El movimiento de ambos ejércitos, los estallidos de las máquinas de guerra y las fuerza mágicas desatadas habían trasformado la gloriosa sala del trono en una inestable caverna ya desde el principio de la contienda. Los derrumbamientos y los enormes sumideros abiertos en el suelo habían terminado con regimientos enteros de ambos bandos, pero esto no había disminuido el tesón de ninguno de los dos bandos. Los orcos, liderados por un enorme Orco Zalvaje armado con una extraña hacha encontrada entre las zonas saqueadas de la fortaleza, habían llevado todo el peso del ataque apoyados por los rebaños de garrapatos, expertos en las lucha en los túneles. Los enanos habían dispuesto un impresionante muro artillero, pero pronto se dieron cuenta de que no podrían conseguir muchas bajas antes de que los pieles verdes se abalanzaran sobre ellos. Los fanáticos pronto fueron lanzados contra las apretadas filas de los enanos, apelotonados en torno al milenario trono. Durante un momento pareció que los enanos resistirían, un nutrido grupo de mineros apareció en la retaguardia de los orcos atacando sin piedad al cercano regimiento de enormes orcos negros. Sin embargos estos hicieron honor a su fama, y repelieron el ataque. La guardia de martilladores de Belegar se lanzó contra los restos de los victoriosos orcos deseosos de vengar a sus hermanos y terminó con todos ellos, pero esto se mostró finalmente como un acto de heroísmo inútil. El propio Gorfang, cargado de odio se encargó de degollarlos para que no pudieron amenazar el flanco de la línea piel vede.

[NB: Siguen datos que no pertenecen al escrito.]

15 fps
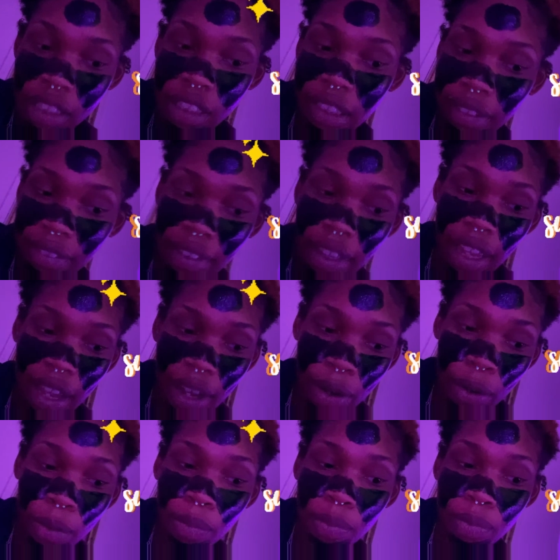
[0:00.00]
see if they
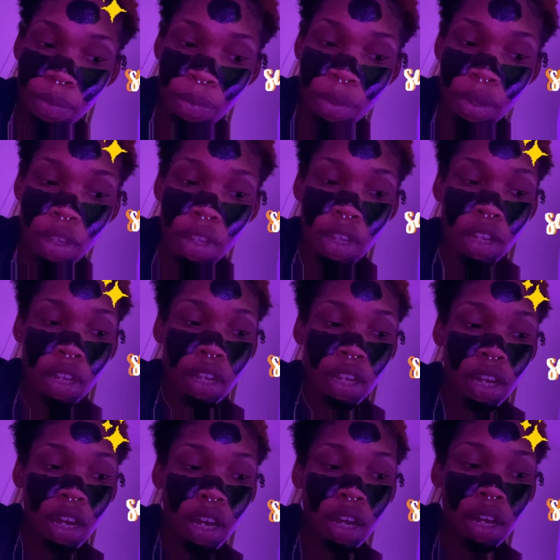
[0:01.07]
help
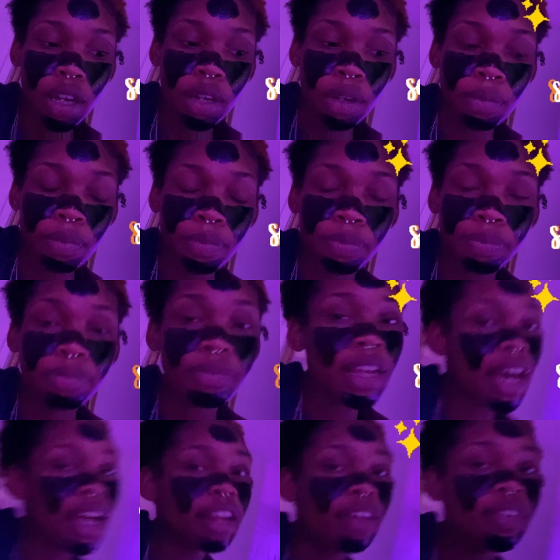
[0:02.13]
um
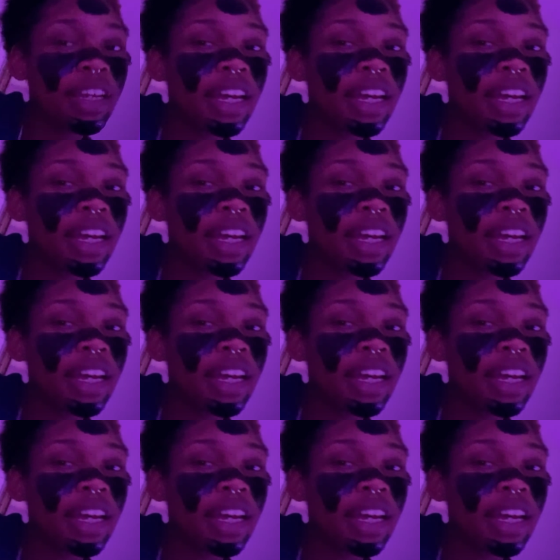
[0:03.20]
i love you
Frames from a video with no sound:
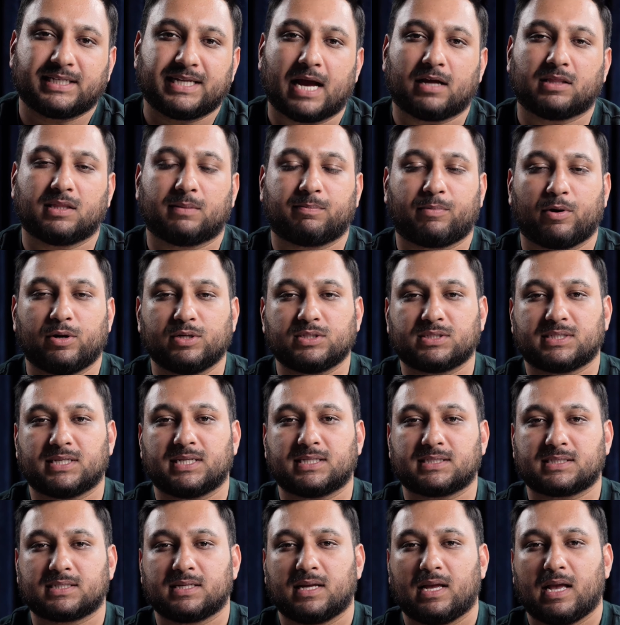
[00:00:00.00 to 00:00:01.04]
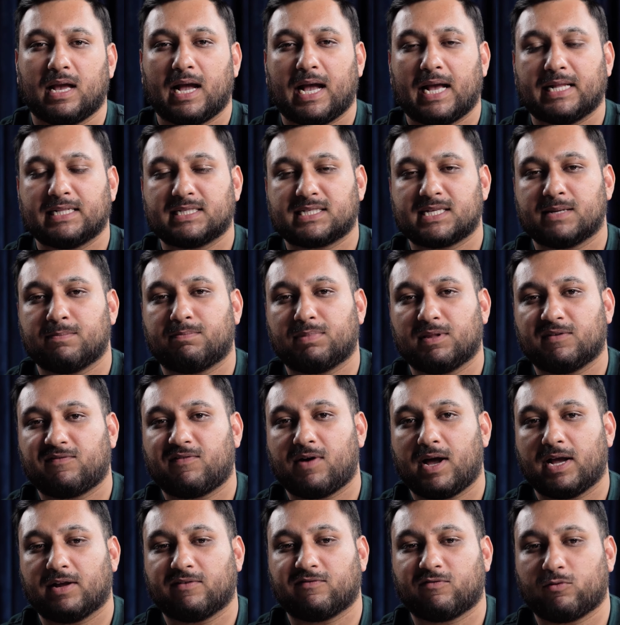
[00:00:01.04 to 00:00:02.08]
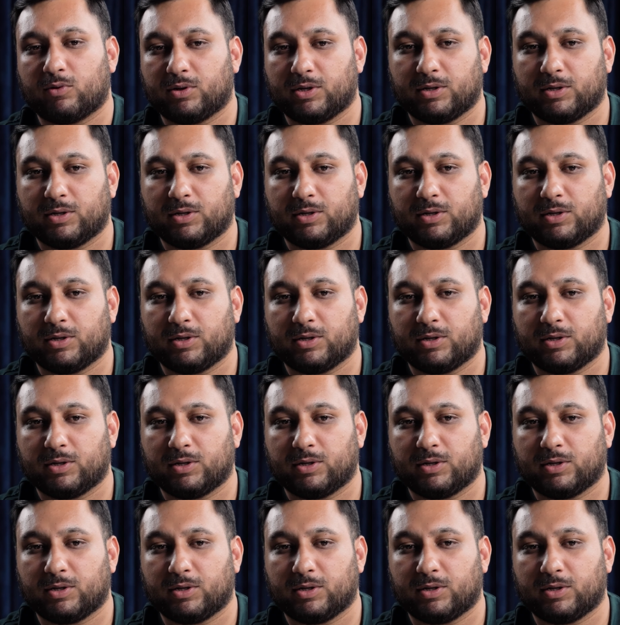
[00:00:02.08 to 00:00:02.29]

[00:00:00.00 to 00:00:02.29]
down the process and simplify it for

De repente los cuernos de los goblins resonaron en toda la caverna. Los grandes regimientos de los seguidores de Skarsnik se pusieron en marcha cuando del camino hacia le trono había sido despejado, parecía que el plan de su kaudillo había funcionado a la perfección.
Finalmente el propio rey enano cayó a los pies del enloquecido y enorme orco salvaje que había liderado el ataque. Sin embargo este, dominado por la sed de sangre siguió dando mandobles a los escasos enanos que aun seguían en pie y no remató a Belegar. Solo la oportuna acción de Druni, el maestro ingeniero de la fortaleza, que había permanecido con vida dando muestras de una valentía sin parangón a pesar de estar rodeado por los encapuchados goblin, pudo salvar la vida del rey. Druni fue quien recogió su maltrecho cuerpo y quien, en compañía de las escasa decena de supervivientes había conseguido escapar de la fortaleza en busca de un destino peor que la muerte.
Cuando todo hubo terminado cientos de goblins rodeaban el magnifico trono sobre el que se encontraba un exultante Skarsnik. Por fin nadie podía discutirle el título de Señor de Karak-Ocho-Picos, nadie salvo esos malditas ratas que ocupaban los niveles inferiores. Parece que su próximo objetivo seria acabar con Queek y sus secuaces...

Vencedor de la campaña: Will (Orcos y Goblins).